The Nobel Prizes are international awards bestowed once a year by Scandinavian committees for cultural and scientific advances. They were established in 1895 by the Swedish chemist Alfred Nobel, the inventor of dynamite. The prizes in Physics, Chemistry, Physiology or Medicine, Literature, and Peace were first awarded in 1901.

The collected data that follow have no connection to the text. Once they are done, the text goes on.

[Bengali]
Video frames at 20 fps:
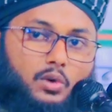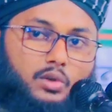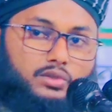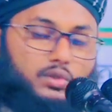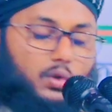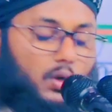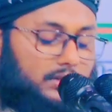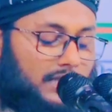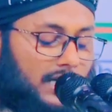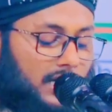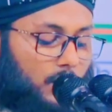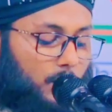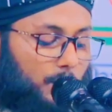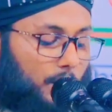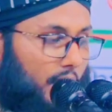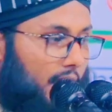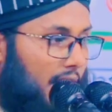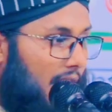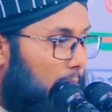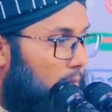উক্ত কথার
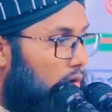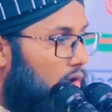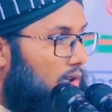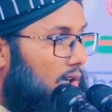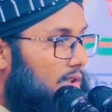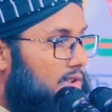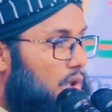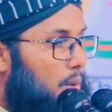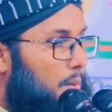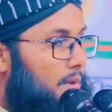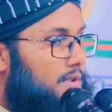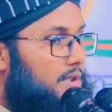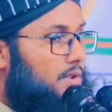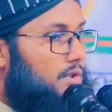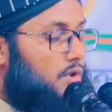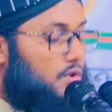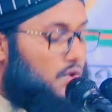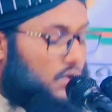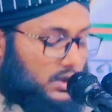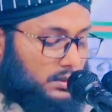উপরে আমল করার
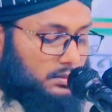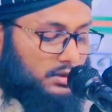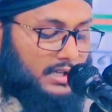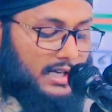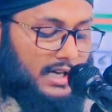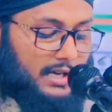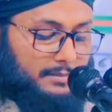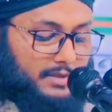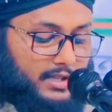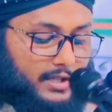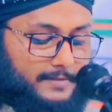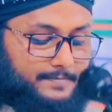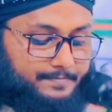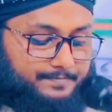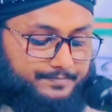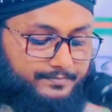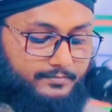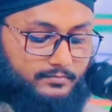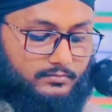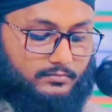তহবিদান করে সকলে বলি
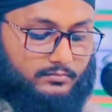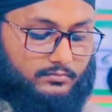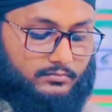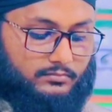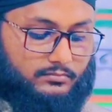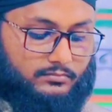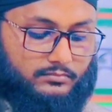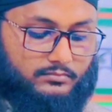আমিন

The Laureats of 1908 were:
in Physics: Gabriel Lippmann (1845 - 1921) for "his method of reproducing colours photographically based on the phenomenon of interference";
in Chemistry: Ernest Rutherford (1871 - 1937) for "his investigations into the disintegration of the elements, and the chemistry of radioactive substances";
in Physiology or Medicine: Ilya Ilyich Mechnikoff (1845 - 1916) and Paul Ehrlich (1854-1915) "in recognition of their work on immunity";
in Literature: Rudolf Christoph Eucken (1846 - 1926) "in recognition of his earnest search for truth, his penetrating power of thought, his wide range of vision, and the warmth and strength in presentation with which in his numerous works he has vindicated and developed an idealistic philosophy of life";
in Peace: Klas Pontus Arnoldson (1844 - 1916) and Fredrik Bajer (1837 - 1922).
This multilingual collection (in Danish, English, French, German, and Swedish) contains the presentation speeches for the Laureats, their biographies, as well as the "Nobel lectures" by the Laureats.